Author | : William Beinart |
Publisher | : Cambridge University Press |
Total Pages | : 419 |
Release | : 2021-05-20 |
Genre | : History |
ISBN | : 1108837085 |
Download The Scientific Imagination in South Africa Book in PDF, ePub and Kindle
An innovative three hundred year exploration of the social and political contexts of science and the scientific imagination in South Africa.
Author | : David Attwell |
Publisher | : Cambridge University Press |
Total Pages | : 1451 |
Release | : 2012-01-12 |
Genre | : Literary Criticism |
ISBN | : 1316175138 |
Download The Cambridge History of South African Literature Book in PDF, ePub and Kindle
South Africa's unique history has produced literatures in many languages, in both oral and written forms, reflecting the diversity in the cultural histories and experiences of its people. The Cambridge History offers a comprehensive, multi-authored history of South African literature in all eleven official languages (and more minor ones) of the country, produced by a team of over forty international experts, including contributors from all of the major regions and language groups of South Africa. It will provide a complete portrait of South Africa's literary production, organised as a chronological history from the oral traditions existing before colonial settlement, to the post-apartheid revision of the past. In a field marked by controversy, this volume is more fully representative than any existing account of South Africa's literary history. It will make a unique contribution to Commonwealth, international and postcolonial studies and serve as a definitive reference work for decades to come.

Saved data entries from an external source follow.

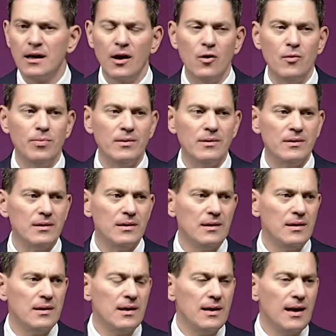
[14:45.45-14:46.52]
global
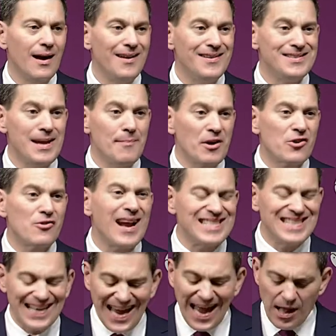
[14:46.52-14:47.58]
uh,
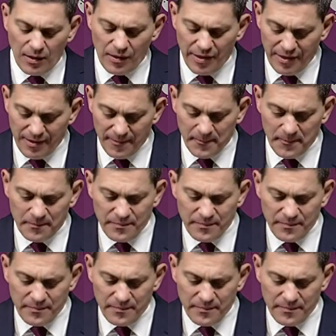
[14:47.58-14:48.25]
democratic health,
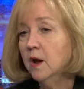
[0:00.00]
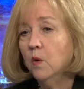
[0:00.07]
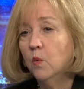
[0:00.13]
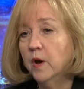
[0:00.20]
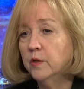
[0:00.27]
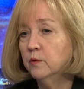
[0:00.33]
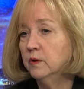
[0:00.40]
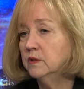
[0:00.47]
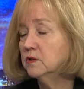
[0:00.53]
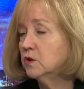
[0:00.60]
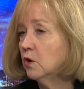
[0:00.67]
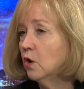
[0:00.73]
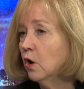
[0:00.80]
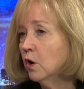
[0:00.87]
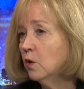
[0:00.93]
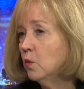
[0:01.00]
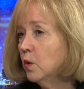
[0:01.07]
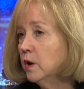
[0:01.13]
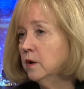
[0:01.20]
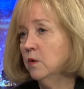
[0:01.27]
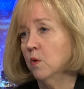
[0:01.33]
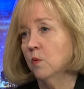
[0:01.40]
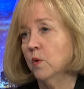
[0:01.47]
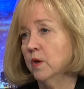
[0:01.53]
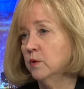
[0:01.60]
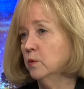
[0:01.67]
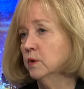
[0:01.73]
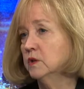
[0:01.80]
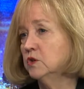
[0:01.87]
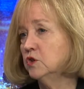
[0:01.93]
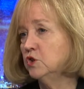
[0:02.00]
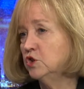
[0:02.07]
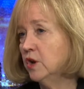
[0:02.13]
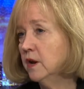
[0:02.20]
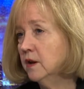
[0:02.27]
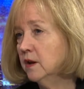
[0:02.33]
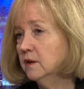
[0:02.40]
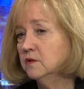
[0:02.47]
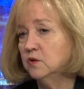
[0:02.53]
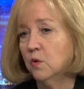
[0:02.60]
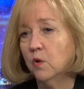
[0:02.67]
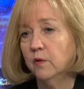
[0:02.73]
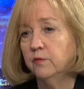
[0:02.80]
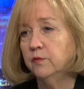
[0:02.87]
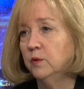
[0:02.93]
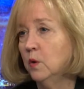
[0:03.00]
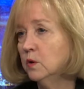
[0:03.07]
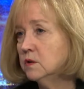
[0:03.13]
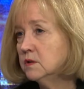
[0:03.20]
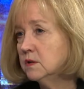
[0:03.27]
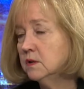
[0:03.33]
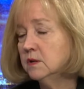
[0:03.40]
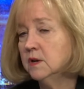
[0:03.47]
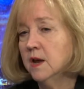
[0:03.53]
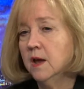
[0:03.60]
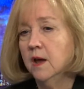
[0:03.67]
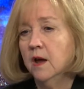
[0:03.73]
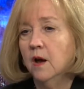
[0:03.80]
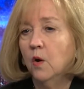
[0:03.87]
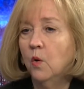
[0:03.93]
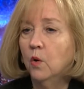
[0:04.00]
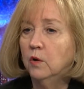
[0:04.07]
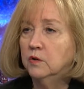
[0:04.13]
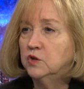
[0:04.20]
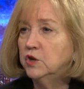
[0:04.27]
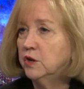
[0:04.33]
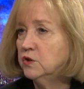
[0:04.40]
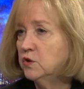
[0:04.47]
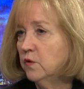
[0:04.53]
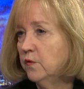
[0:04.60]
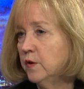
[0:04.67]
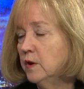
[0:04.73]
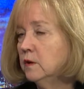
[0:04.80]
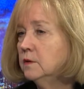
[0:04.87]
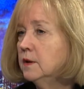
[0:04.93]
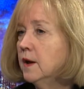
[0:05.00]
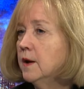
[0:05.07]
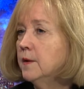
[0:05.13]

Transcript: whether it's Kirkwood or whether it's Jennings or Florissant or Chesterfield.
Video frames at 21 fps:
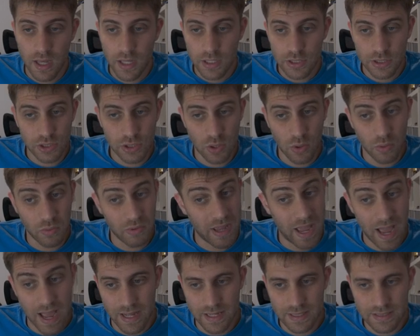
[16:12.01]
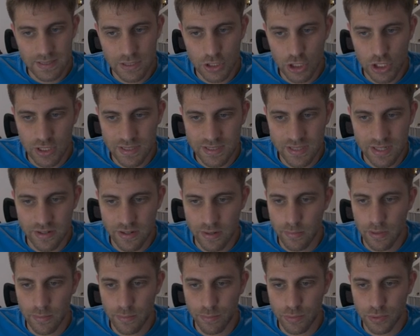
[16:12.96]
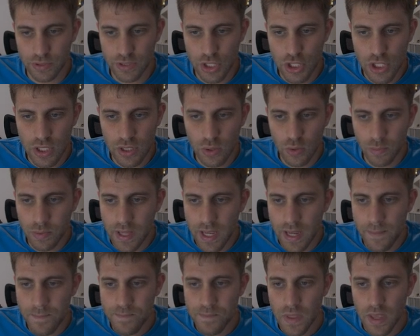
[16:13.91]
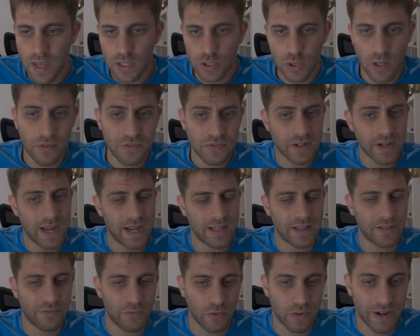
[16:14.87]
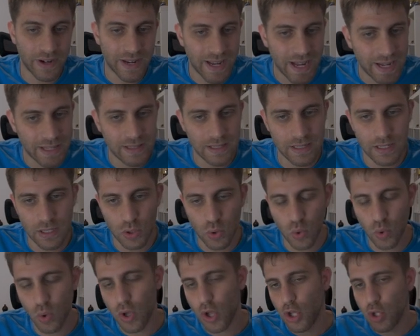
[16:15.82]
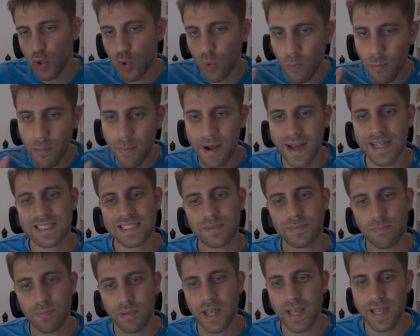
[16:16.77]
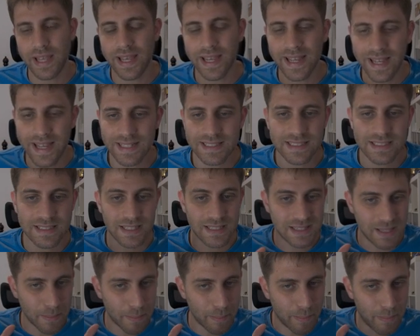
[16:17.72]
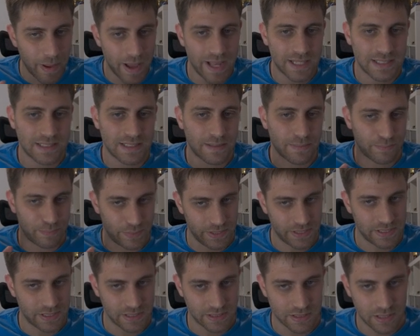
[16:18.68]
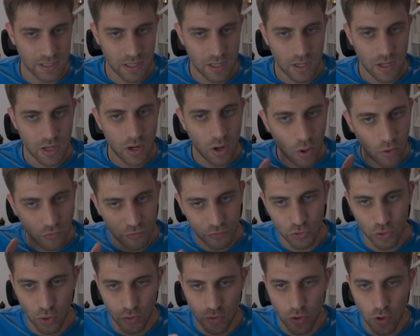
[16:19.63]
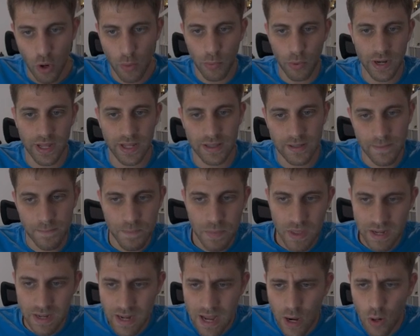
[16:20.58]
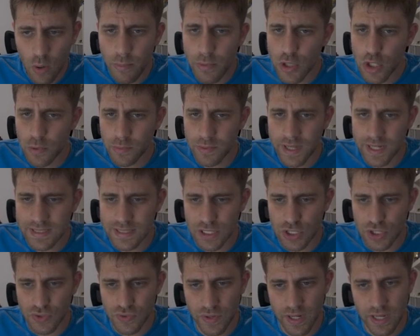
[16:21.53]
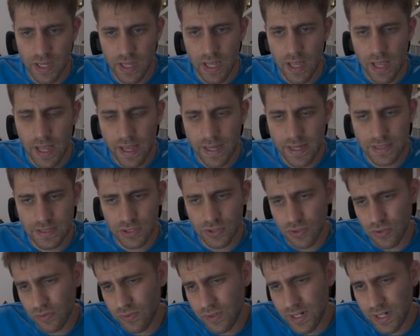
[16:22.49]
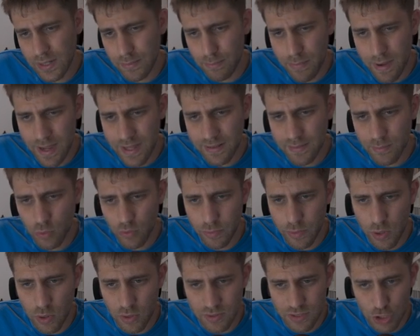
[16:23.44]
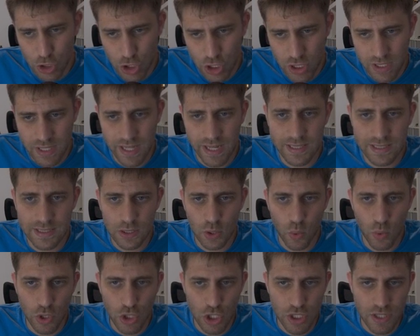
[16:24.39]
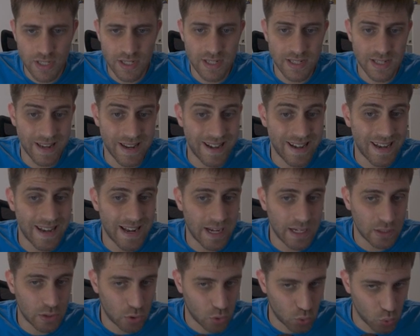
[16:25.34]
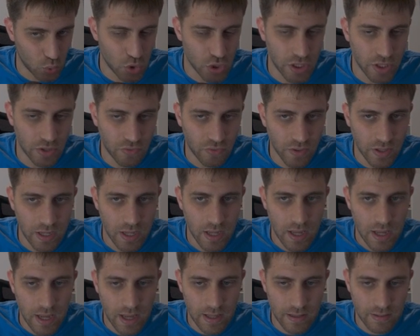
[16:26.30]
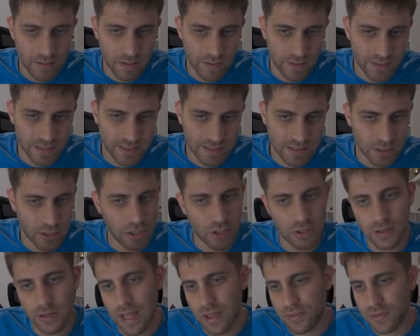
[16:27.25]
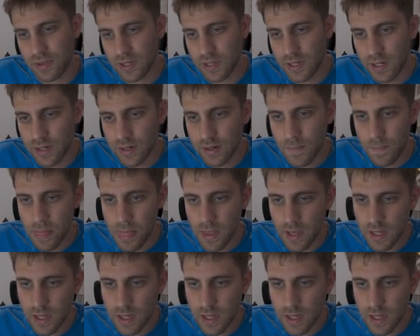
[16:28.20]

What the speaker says: So yeah, it's just terrible position to play. So after knight f4, knight e2, you must play against the best pieces of your opponent. Now bishop takes h3 is a really bad move because g takes, queen g6, and knight to g3, and there is nothing here.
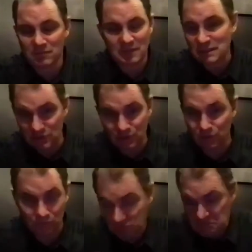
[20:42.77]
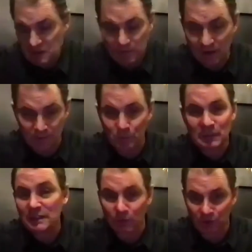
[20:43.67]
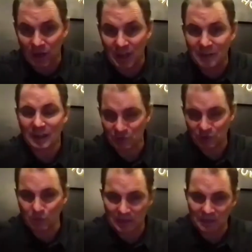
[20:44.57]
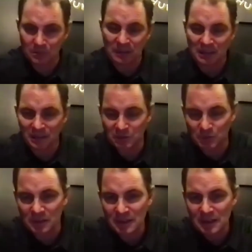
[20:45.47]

is true, doesn't matter if you believe it or not, not you, but anybody else, but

Author | : Katherine Bergren |
Publisher | : Rutgers University Press |
Total Pages | : 227 |
Release | : 2019-05-24 |
Genre | : Literary Criticism |
ISBN | : 1684480124 |
Download The Global Wordsworth Book in PDF, ePub and Kindle
The Global Wordsworth examines Anglophone writers who repurposed William Wordsworth's poetry. By reading Wordsworth in dialog with J. M. Coetzee, Lydia Maria Child, and Jamaica Kincaid, Katherine Bergren revitalizes our understanding of Wordsworth's career and its place in the canon.
Author | : Judith Inggs |
Publisher | : A&C Black |
Total Pages | : 272 |
Release | : 2009-05-04 |
Genre | : Language Arts & Disciplines |
ISBN | : 1847145892 |
Download Translation Studies in Africa Book in PDF, ePub and Kindle
A fascinating volume bringing together research articles on translation and interpreting studies in Africa, written mainly, but not exclusively, by researchers living and working in the region.